Renewable microgrids are great for lowering a customer’s electric utility costs, reducing the customer’s overall carbon footprint, and providing critical electric reliability and resiliency. To provide resiliency for longer periods may require sizing generation and storage systems that exceed what is needed for normal operation or even peak operation. Ensuring that this renewable power does not go to waste during grid-tied periods requires a supervisory control layer – one that can participate in electricity markets and provide grid services. 

Renewable generation and storage can provide days of power for a facility at any time of the year, but will be wasted if not used for grid support or community or regional power sharing.

A microgrid designed for long outages, such as weeks rather than days, will have generation and storage capabilities that exceed what can be used by the facility or community on most days.  Electric interconnection rules often limit the amount of power a microgrid can export or at least limit the amount that will be compensated.  Installing additional storage and participating in retail and wholesale grid services markets will minimize the loss of resources whose primary purpose is for resilience. Creating a smart microgrid that optimizes performance for multiple functions requires advanced controls. Lawrence Berkeley National Laboratory’s DER-CAM (DER-Customer Adoption Model) maximizes the benefits to cost ratio of microgrids through both planning and design and operational control.

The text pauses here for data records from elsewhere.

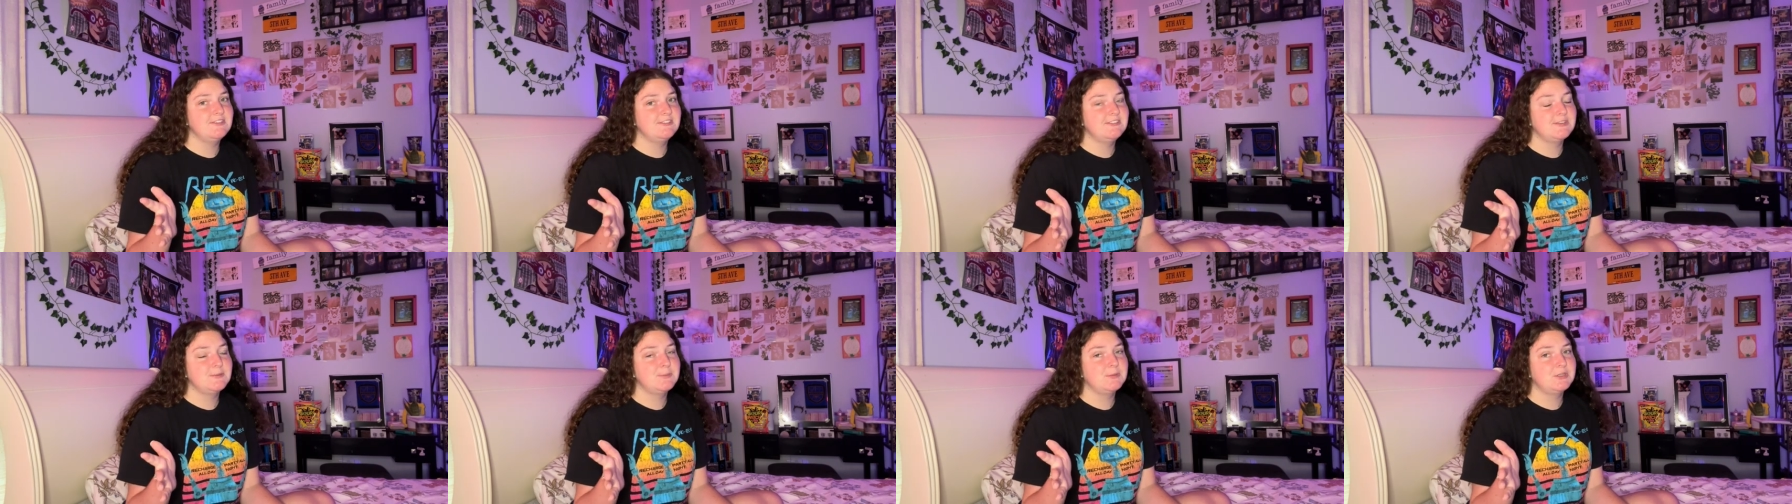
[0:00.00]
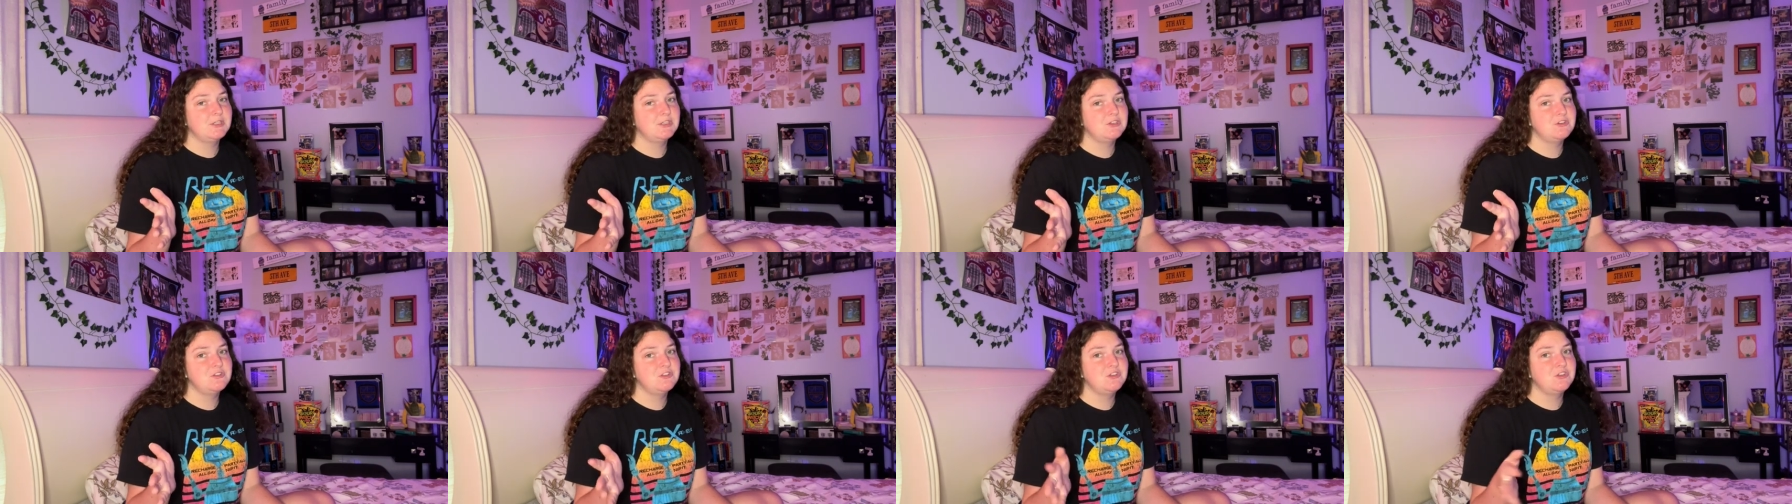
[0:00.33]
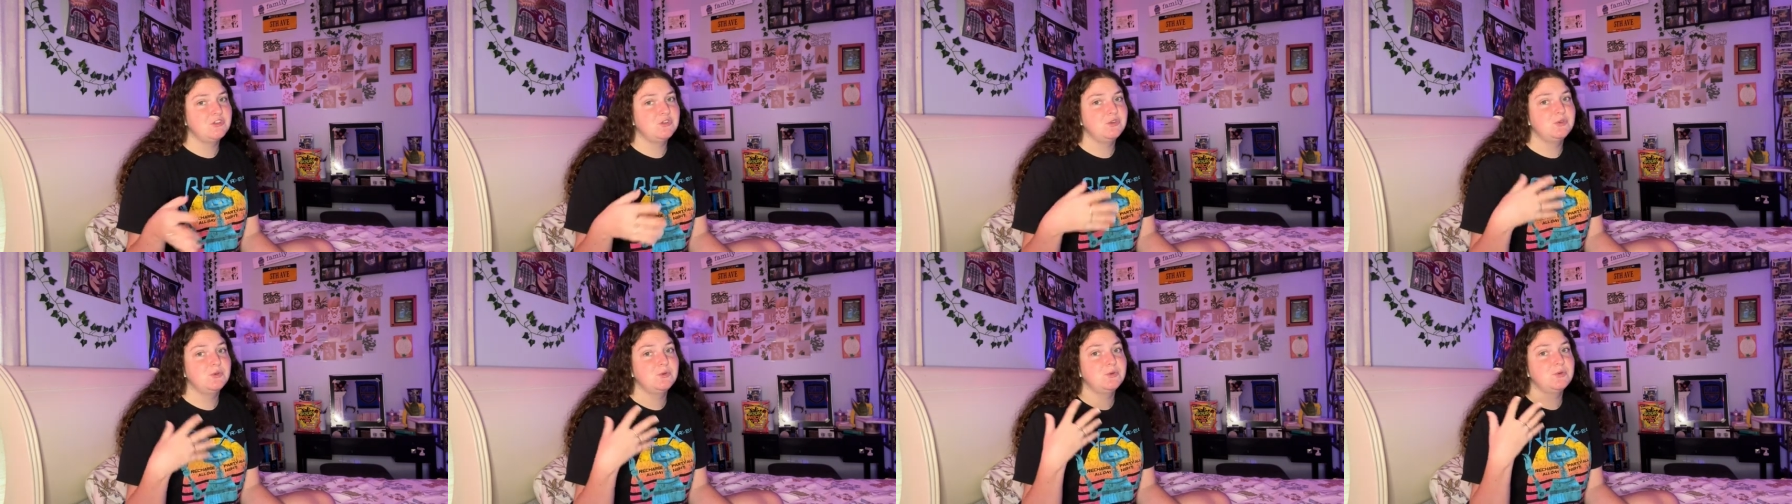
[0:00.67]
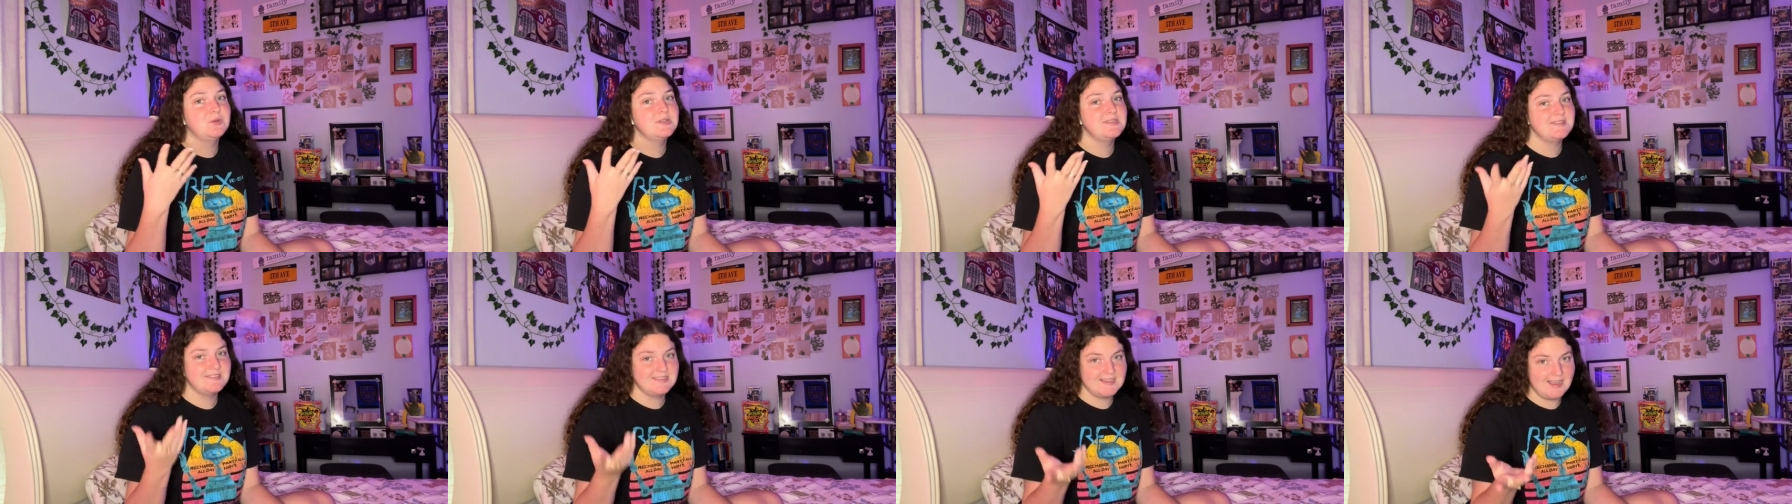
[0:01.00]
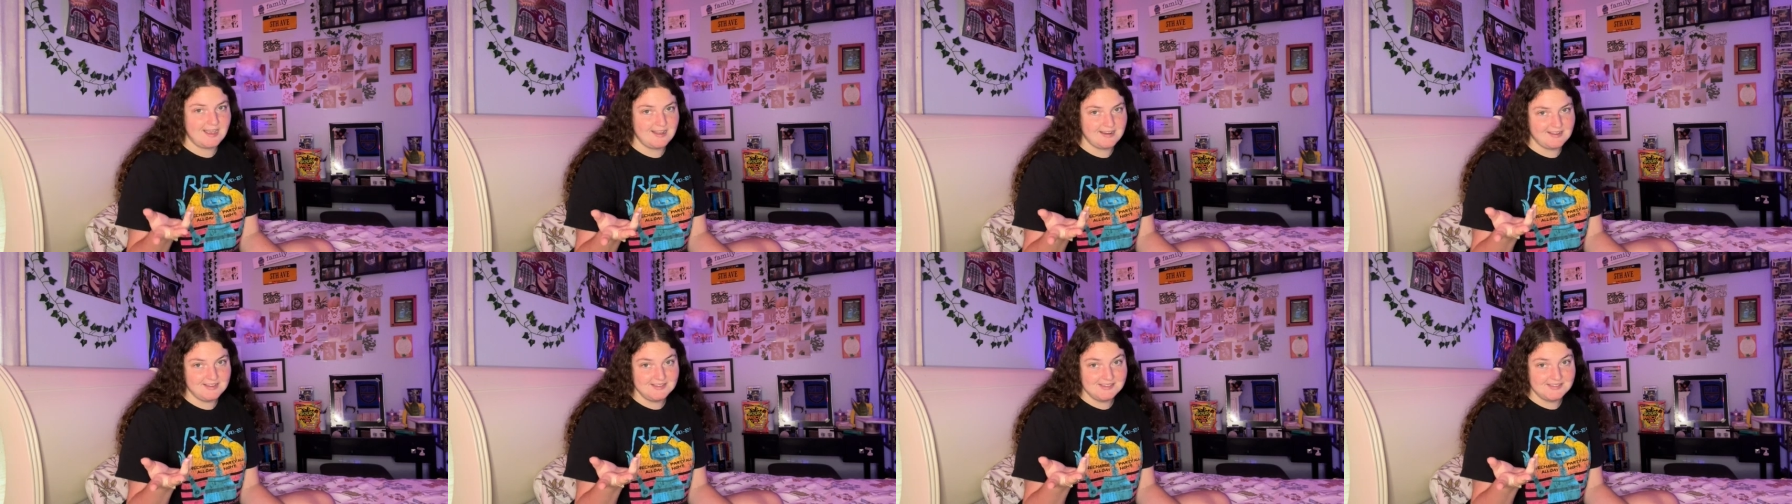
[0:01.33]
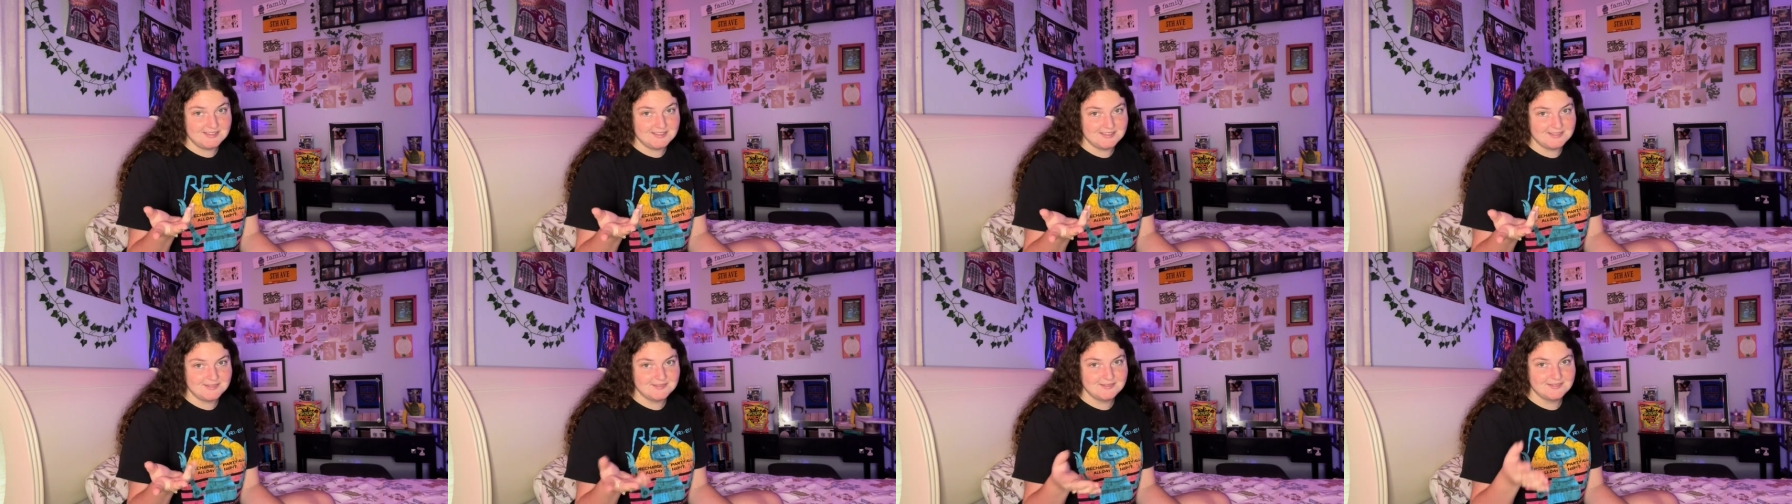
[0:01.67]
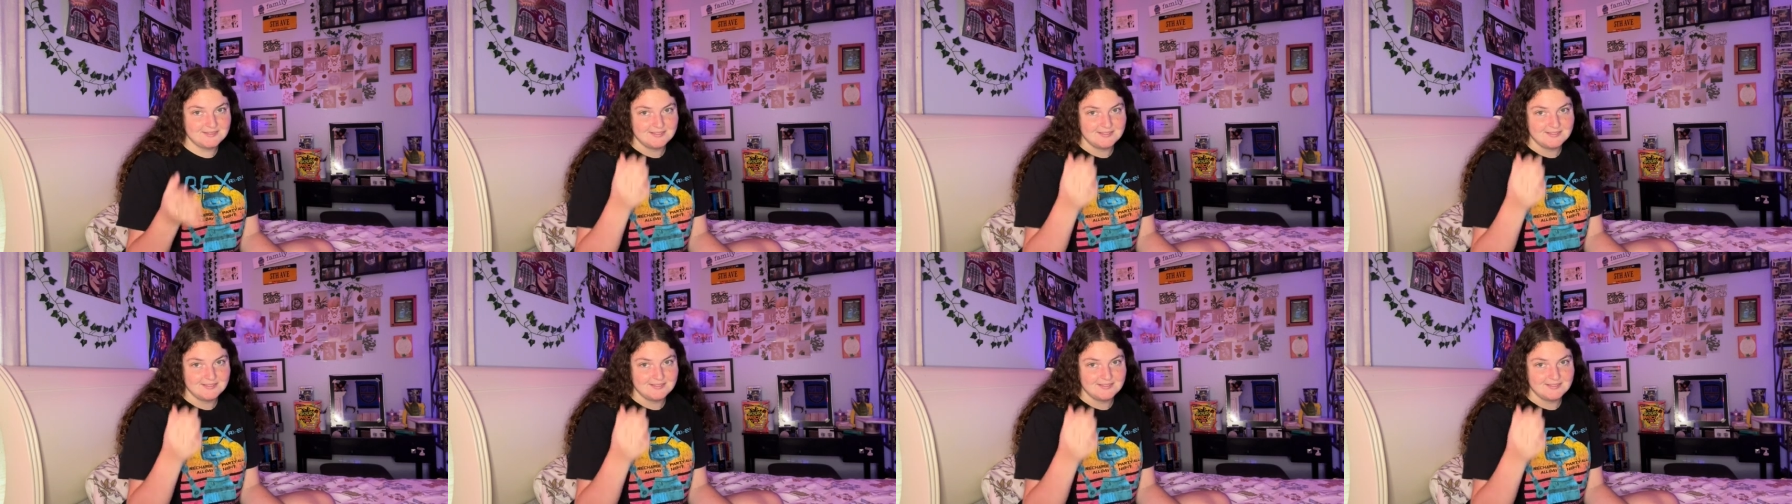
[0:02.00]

similar to Tiana's,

DER-CAM is a flexible decision-support tool designed by LBNL that optimizes the type, size, and operation schedules of DER to meet one or more performance objectives, including reducing time-of-use (TOU) electricity costs, maximizing renewable resource utilization, ensuring adequate back-up capacity for reliability, and maximizing revenue from demand response or ancillary services. It has two modes: planning and operations.

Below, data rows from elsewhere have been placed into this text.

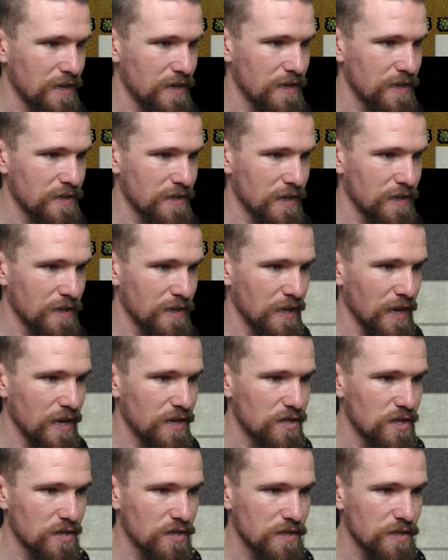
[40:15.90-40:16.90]
is a
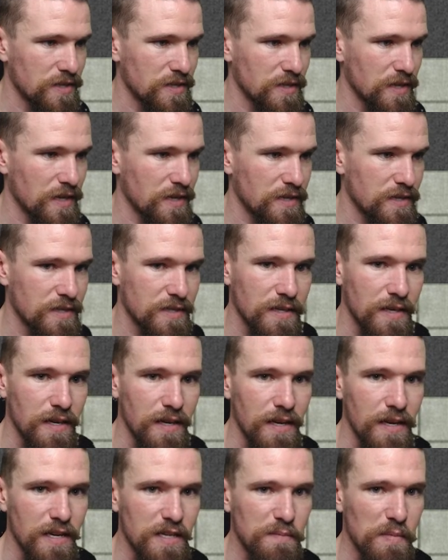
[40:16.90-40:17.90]
danger to Sis.
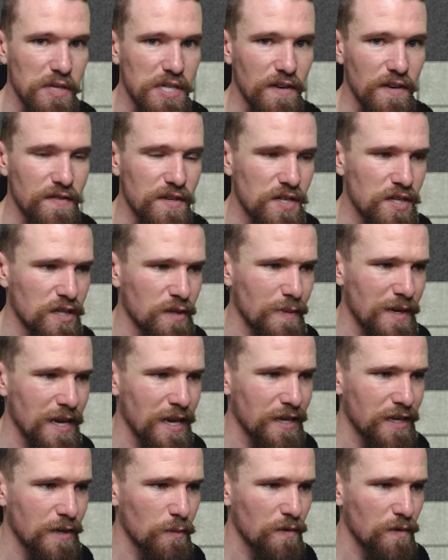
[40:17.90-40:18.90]
Especially if she's going to be
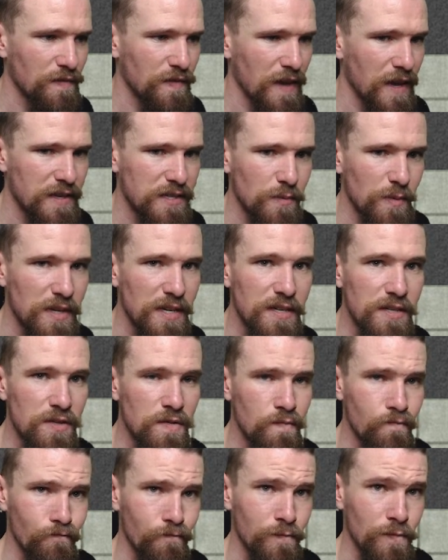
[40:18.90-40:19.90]
hitting him with that, so we need
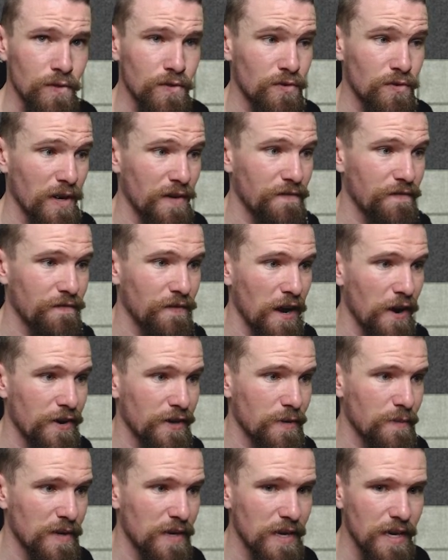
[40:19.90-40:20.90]
to try and fire
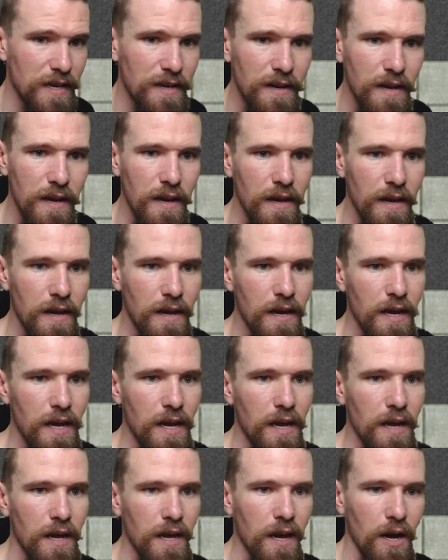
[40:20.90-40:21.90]
at him again.
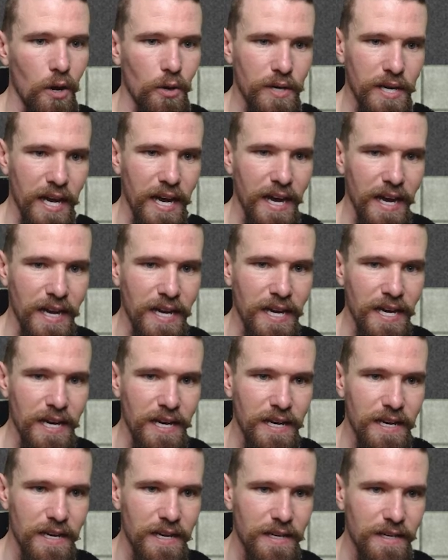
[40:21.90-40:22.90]
Okay,
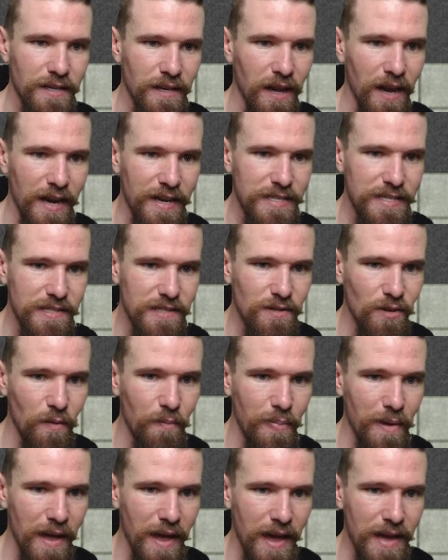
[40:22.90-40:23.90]
nice,
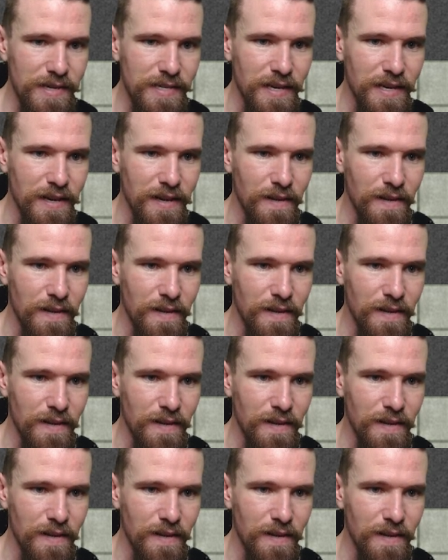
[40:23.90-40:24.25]
not bad.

Planning mode uses historical energy consumption and facility activity data for DER planning and scheduling. In operations mode, DER-CAM.OS uses real-time data and load and weather forecasting algorithms to create detailed operations scheduling of existing building or DER components on an hour-ahead, day-ahead or week-ahead basis. It uses a multi-layered distributed architecture following IEEE 1547.4 standards, in which control tasks are distributed across hierarchical layers.

The multi-layered control system allows distributing controls at multiple levels. For example: there’s device-level control with extremely fast response times; network level real-time control that keeps the network stable; higher levels of control primarily focusing on energy management and market/utility interactions. This type of architecture makes the system modular and scalable. Thus, additional DER and loads can be easily integrated without replacing the entire system.

To increase the uptake of microgrids for resilience requires smart modular controls that enable more cost-effective and affordable phased installation plans and that maximize DER values through optimized self-consumption, demand shifting based on TOU rates and provision of grid services.